Could you repeat the entries below exactly, but only from the line with "[0:08.10-0:09.00]" through the line with "Word for word: So", and without any picture?

════

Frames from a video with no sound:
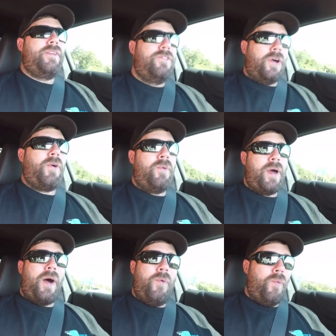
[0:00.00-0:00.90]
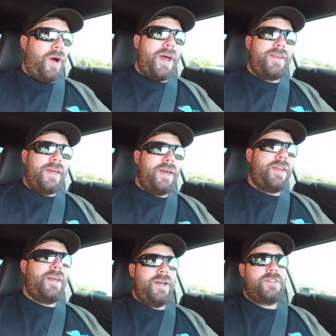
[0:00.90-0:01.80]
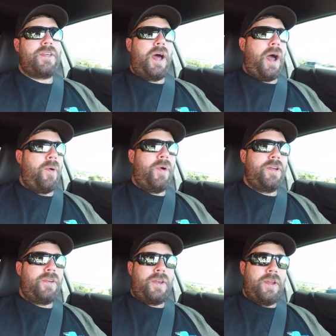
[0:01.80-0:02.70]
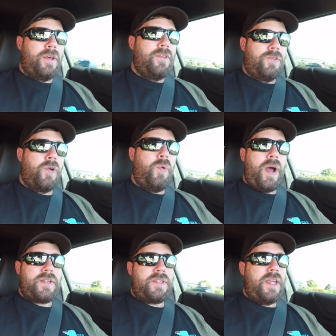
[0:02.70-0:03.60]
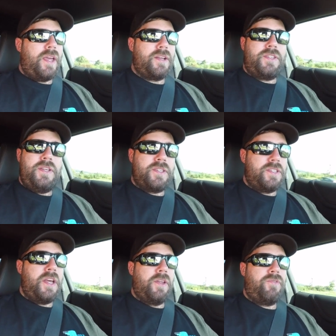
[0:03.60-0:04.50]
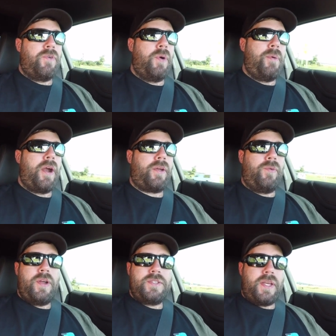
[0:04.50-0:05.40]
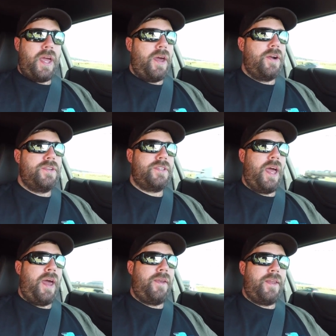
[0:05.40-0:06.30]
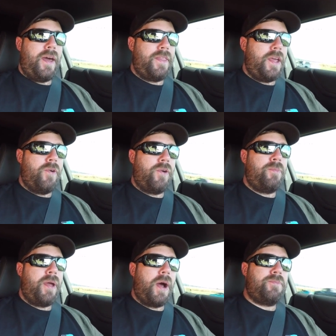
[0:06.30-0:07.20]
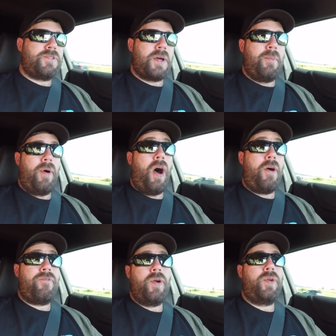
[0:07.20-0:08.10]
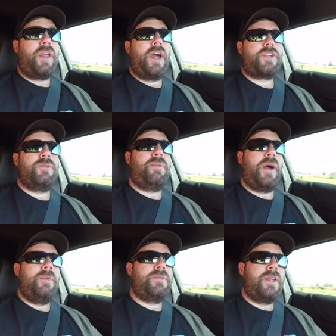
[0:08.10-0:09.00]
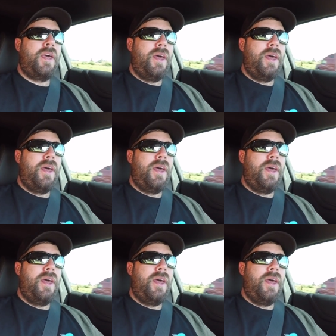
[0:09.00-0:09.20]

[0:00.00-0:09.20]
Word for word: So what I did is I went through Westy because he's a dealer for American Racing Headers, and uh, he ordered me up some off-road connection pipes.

════

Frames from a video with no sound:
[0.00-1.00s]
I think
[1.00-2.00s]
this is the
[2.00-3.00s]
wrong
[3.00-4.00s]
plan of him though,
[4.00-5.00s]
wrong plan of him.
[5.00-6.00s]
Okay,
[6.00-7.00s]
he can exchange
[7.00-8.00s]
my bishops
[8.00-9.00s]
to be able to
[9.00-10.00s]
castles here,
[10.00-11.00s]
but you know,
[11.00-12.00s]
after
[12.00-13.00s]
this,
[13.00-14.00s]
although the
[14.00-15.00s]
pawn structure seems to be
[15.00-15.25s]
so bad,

════

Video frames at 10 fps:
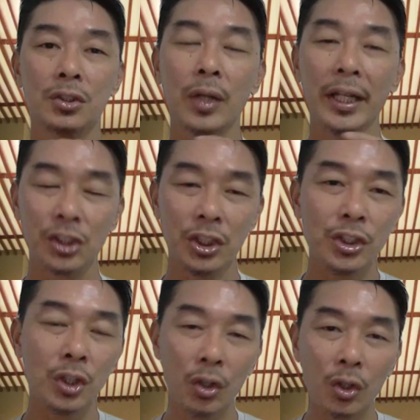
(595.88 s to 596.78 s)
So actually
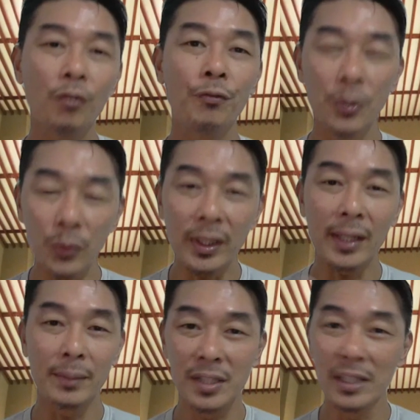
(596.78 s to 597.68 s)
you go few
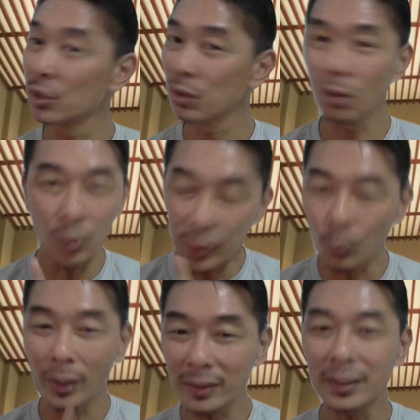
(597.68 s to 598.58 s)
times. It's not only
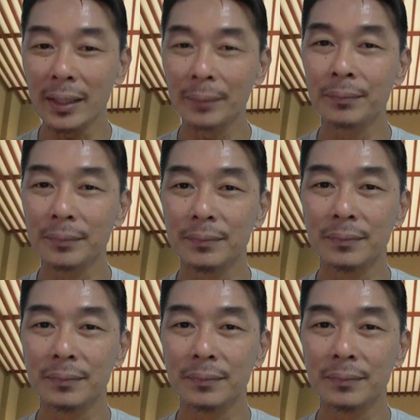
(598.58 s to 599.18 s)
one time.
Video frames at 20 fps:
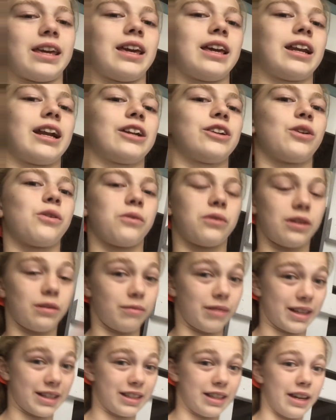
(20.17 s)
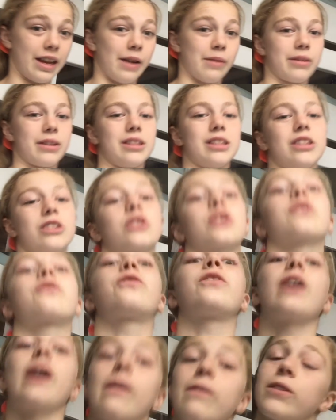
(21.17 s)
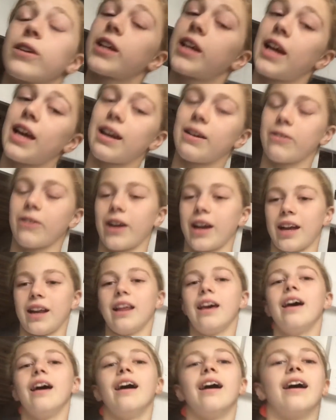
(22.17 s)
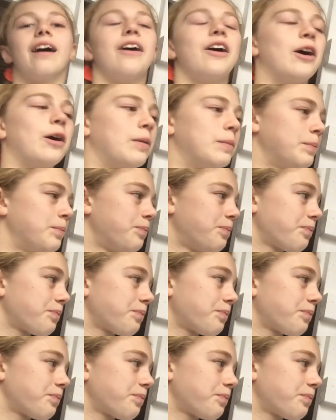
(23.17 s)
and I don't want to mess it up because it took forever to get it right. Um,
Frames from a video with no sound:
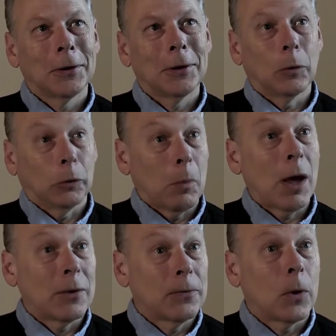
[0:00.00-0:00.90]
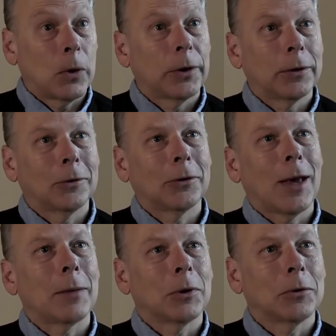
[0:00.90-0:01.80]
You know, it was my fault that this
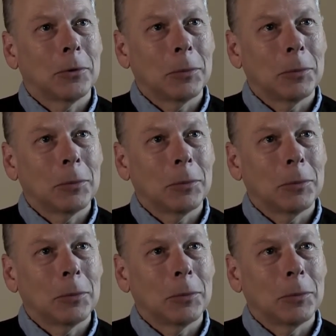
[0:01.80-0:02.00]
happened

════

## Solved exercise
[0:08.10-0:09.00]
[0:09.00-0:09.20]

[0:00.00-0:09.20]
Word for word: So what I did is I went through Westy because he's a dealer for American Racing Headers, and uh, he ordered me up some off-road connection pipes.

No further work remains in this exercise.